There was little surprise on Wall Street, which had been conditioned to expect a small increase in rates by recent comments from the Fed chairman, Alan Greenspan. The federal funds rate - the rate that commercial banks charge each other for overnight loans - was raised from 5.25 to 5.5 per cent.

Mr Greenspan has recently repeatedly expressed concern that the US economy, now in its sixth year of expansion, might be exceeding the speed limit. By putting rates on an upward course, he will be hoping to dampen the economy's power somewhat and pre-empt any return of inflationary pressures.

Until yesterday, the Fed had not raised rates since February 1995; nor had it changed them in either direction for 15 months. Though modest, the increase should be felt by millions of US consumers with some form of debt, for instance in mortgage, credit card or shop loans.

"It is exactly the right thing," commented Robert Dedrick, a former US under-secretary for commerce. "If they hadn't moved today we would have been asking whether the Fed was ever going to act."

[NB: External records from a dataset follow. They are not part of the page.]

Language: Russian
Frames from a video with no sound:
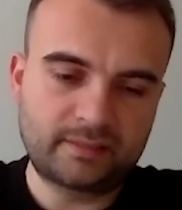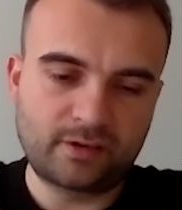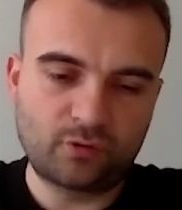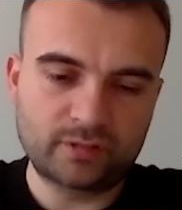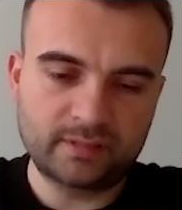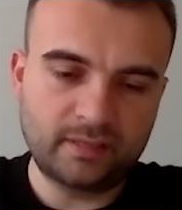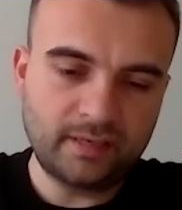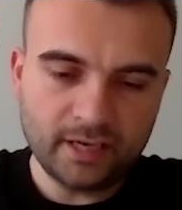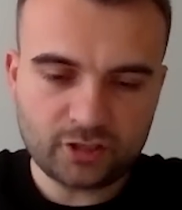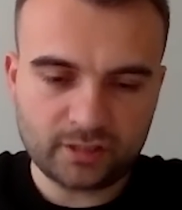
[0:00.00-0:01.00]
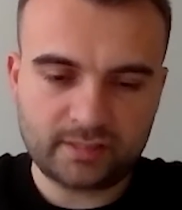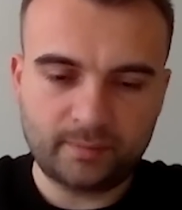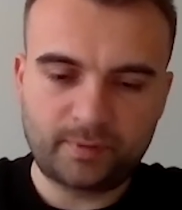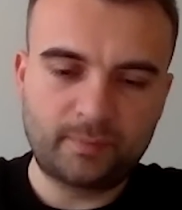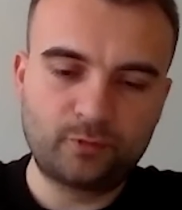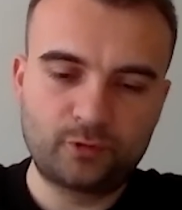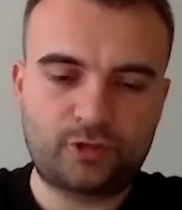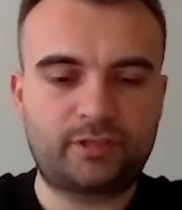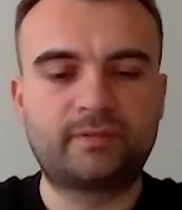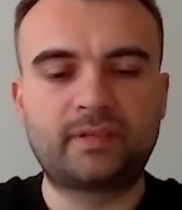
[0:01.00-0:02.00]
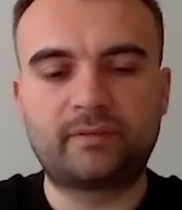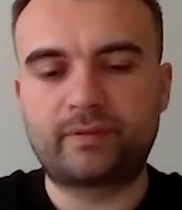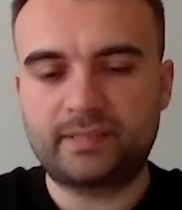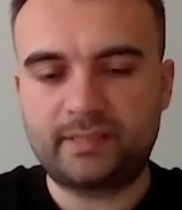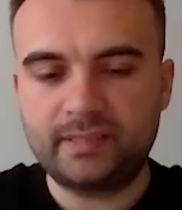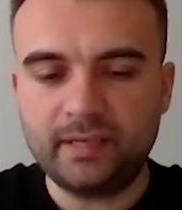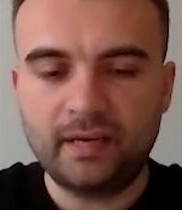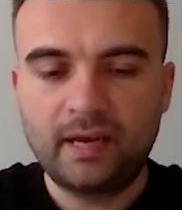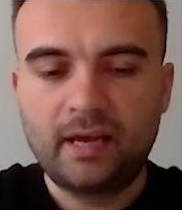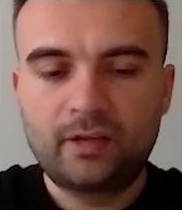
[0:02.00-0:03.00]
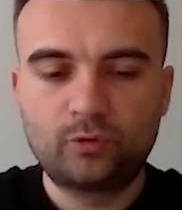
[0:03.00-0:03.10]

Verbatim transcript: серьезно лечится, преимущественно в России,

Few analysts believe either the stock or bond markets will be much hurt by the quarter-point increase. Mr Dedrick cautioned, however, that the markets "are going to be quite vulnerable", if the Fed raised rates over the short term by anything more than half a point. The Dow Jones fell slightly on the news, closing 29 points down at 6,876.17.

There was no agreement among economists on whether the hike would turn out to be a one-off move by the Fed or only the first in a string of incremental increases. "This will not be the last tightening," suggested James Griffith of Aeltus Investment Management.

Donald Straszheim of Merrill Lynch was among those not seeing a long run of interest rate increases. "I think the answer is no," he said, predicting that one or perhaps two quarter-point increases would keep the economy in equilibrium.

Had the Fed not moved, the credibility of Mr Greenspan might have been on the line. In recent testimony to the US Congress, he made plain his concern that the continued strength in the US economy threatened to tighten the labour market, push up wages and thereafter prices. In a statement, the Fed said it was acting "in the light of persisting strength in demand, which is progressively increasing the risk of inflationary imbalances developing in the economy that would eventually undermine the long expansion".

The "slight firming of monetary conditions it views as a prudent step that affords greater assurance of prolonging the current economic expansion".

Predictably, the rate change drew some early political fire. Democrat Senator Tom Harkin criticised the move saying it would slow the economy unnecessarily, reduce government revenues and hamper efforts to balance the budget.

Current indicators show little to cause alarm.

Inflation in the first two months of the year stood at 2.3 per cent compared with 3.3 per cent for all of last year.